The Treasury Department and the IRS provided interim guidance on Feb. 12 for determining whether electricity-producing qualified facilities, energy storage technologies, or eligible components are receiving material assistance from a prohibited foreign entity and would be ineligible for certain energy tax credits.
According to global energy law firm Bracewell, the One Big Beautiful Bill Act introduced comprehensive foreign entity of concern rules that forbid taxpayers considered “prohibited foreign entities” from claiming clean energy tax credits.
The FEOC rules apply to the following clean energy tax credits:
- Section 45Q: Carbon oxide sequestration credit
- Section 45U: Zero-emission nuclear power production credit
- Section 45X: Advanced manufacturing production credit
- Section 45Y: Clean electricity production credit
- Section 45Z: Clean fuel production credit
- Section 48E: Clean electricity investment credit
The FEOC rules are designed to prevent entities subject to certain foreign ownership, control, or influence—primarily from China, Russia, Iran, or North Korea—from benefiting from these tax credits, the law firm said. The rules also include restrictions based on material assistance from such entities for sections 45X, 45Y and 48E, which took effect on Jan. 1, 2026.
Notice 2026-15, issued on Thursday, focuses on the sections 45X, 45Y, and 48E credits.
It provides that the Treasury Department and the IRS intend to propose regulations with respect to the definition of a PFE and the calculation of the material assistance cost ratio that taxpayers must use to determine whether there was material assistance from a PFE.
The guidance also details how to use interim safe harbors authorized by the OBBBA and provides example calculations under those safe harbors.
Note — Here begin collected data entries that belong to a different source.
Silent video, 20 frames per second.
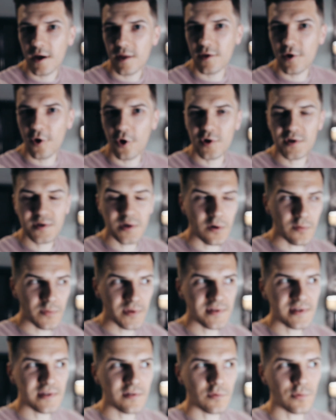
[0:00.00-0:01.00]
The only time I've
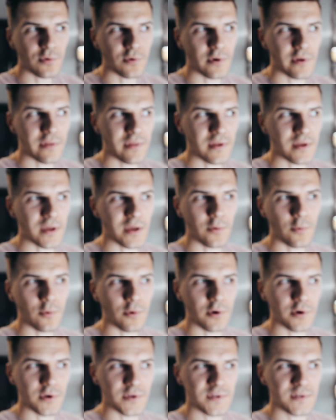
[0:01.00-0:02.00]
been to Liverpool, I think,
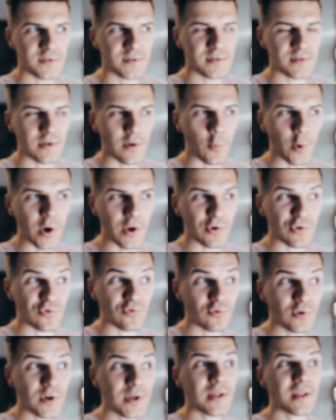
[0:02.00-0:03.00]
was when I was
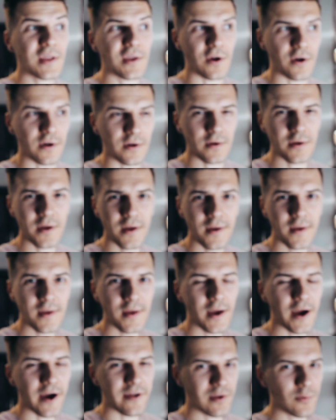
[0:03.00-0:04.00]
really young.
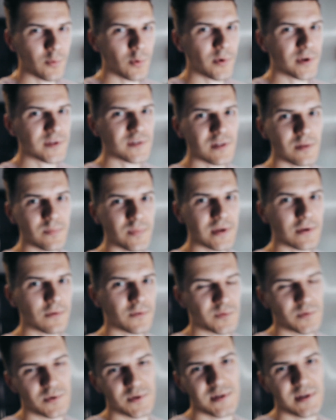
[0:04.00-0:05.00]
I think we went to the
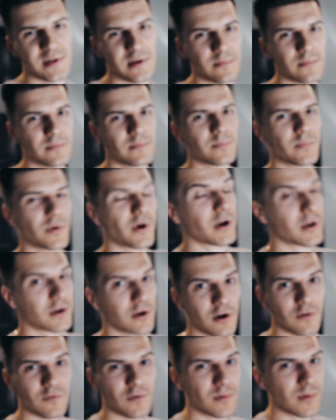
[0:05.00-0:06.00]
Beatles Museum, but I
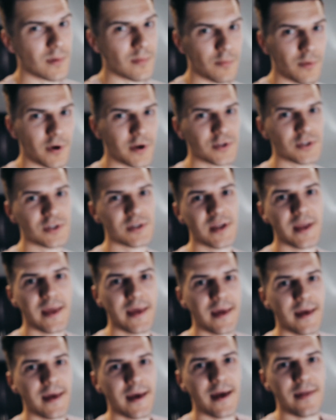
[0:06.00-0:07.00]
can't really remember much.
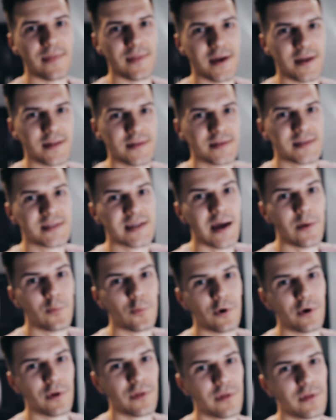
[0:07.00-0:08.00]
And then
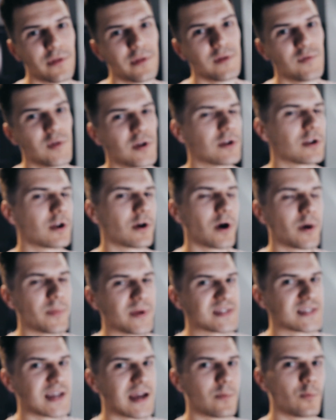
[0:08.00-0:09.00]
Tamworth, if you don't know, I'm a
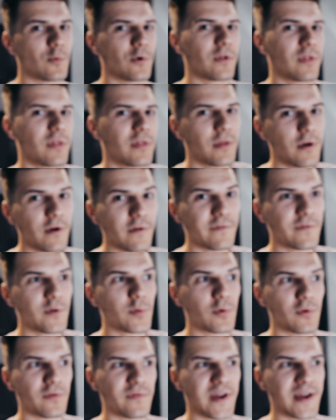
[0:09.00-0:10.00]
Tamworth
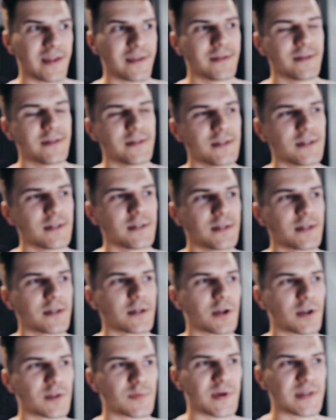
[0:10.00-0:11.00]
football fan,
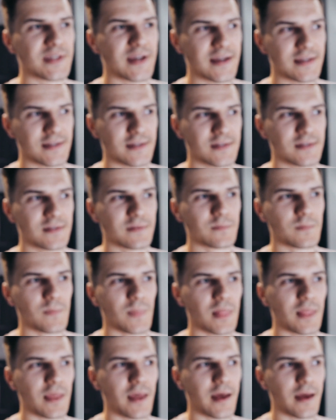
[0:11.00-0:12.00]
because my dad is.
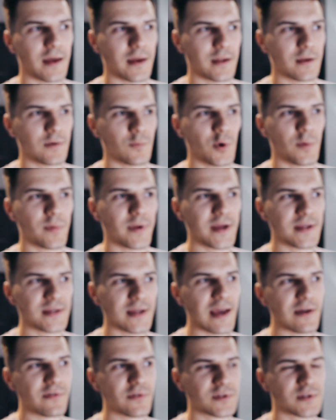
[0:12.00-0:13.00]
And we played
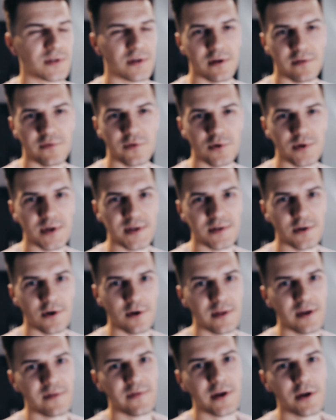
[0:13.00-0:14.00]
Everton a few years ago
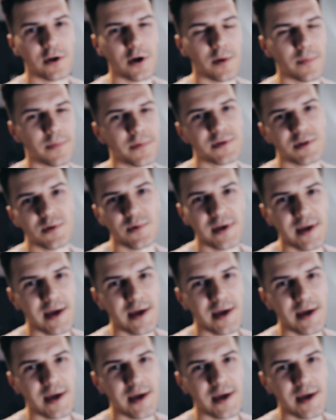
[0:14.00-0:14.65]
in the FA Cup, so we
In addition, the notice states that the Treasury Department and the IRS intend to propose regulations and other further guidance with respect to the definition of a PFE and the material assistance rules, including new safe harbor tables as authorized in the OBBBA.
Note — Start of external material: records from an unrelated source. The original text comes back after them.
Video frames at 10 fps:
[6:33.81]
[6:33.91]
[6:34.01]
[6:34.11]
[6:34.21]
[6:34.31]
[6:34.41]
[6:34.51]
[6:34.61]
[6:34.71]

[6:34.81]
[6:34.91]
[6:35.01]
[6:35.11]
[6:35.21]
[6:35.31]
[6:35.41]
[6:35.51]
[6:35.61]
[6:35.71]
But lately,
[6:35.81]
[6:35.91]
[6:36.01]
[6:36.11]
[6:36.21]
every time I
The guidance explains that a taxpayer can rely on the rules provided in Notice 2026-15 to calculate the material assistance cost ratio for:
- Any Section 45Y or 48E qualified facility or energy storage technology the construction of which begins after Dec. 31, 2025, until 60 days after the publication of the forthcoming safe harbor tables.
- Any Section 45X eligible components sold in taxable years beginning after July 4, 2025, the date of the OBBBA’s enactment, until the date that the forthcoming safe harbor tables are published.
Finally, the notice requests comments 45 days from the date of publication regarding definitional, anti-circumvention, and other issues for future guidance.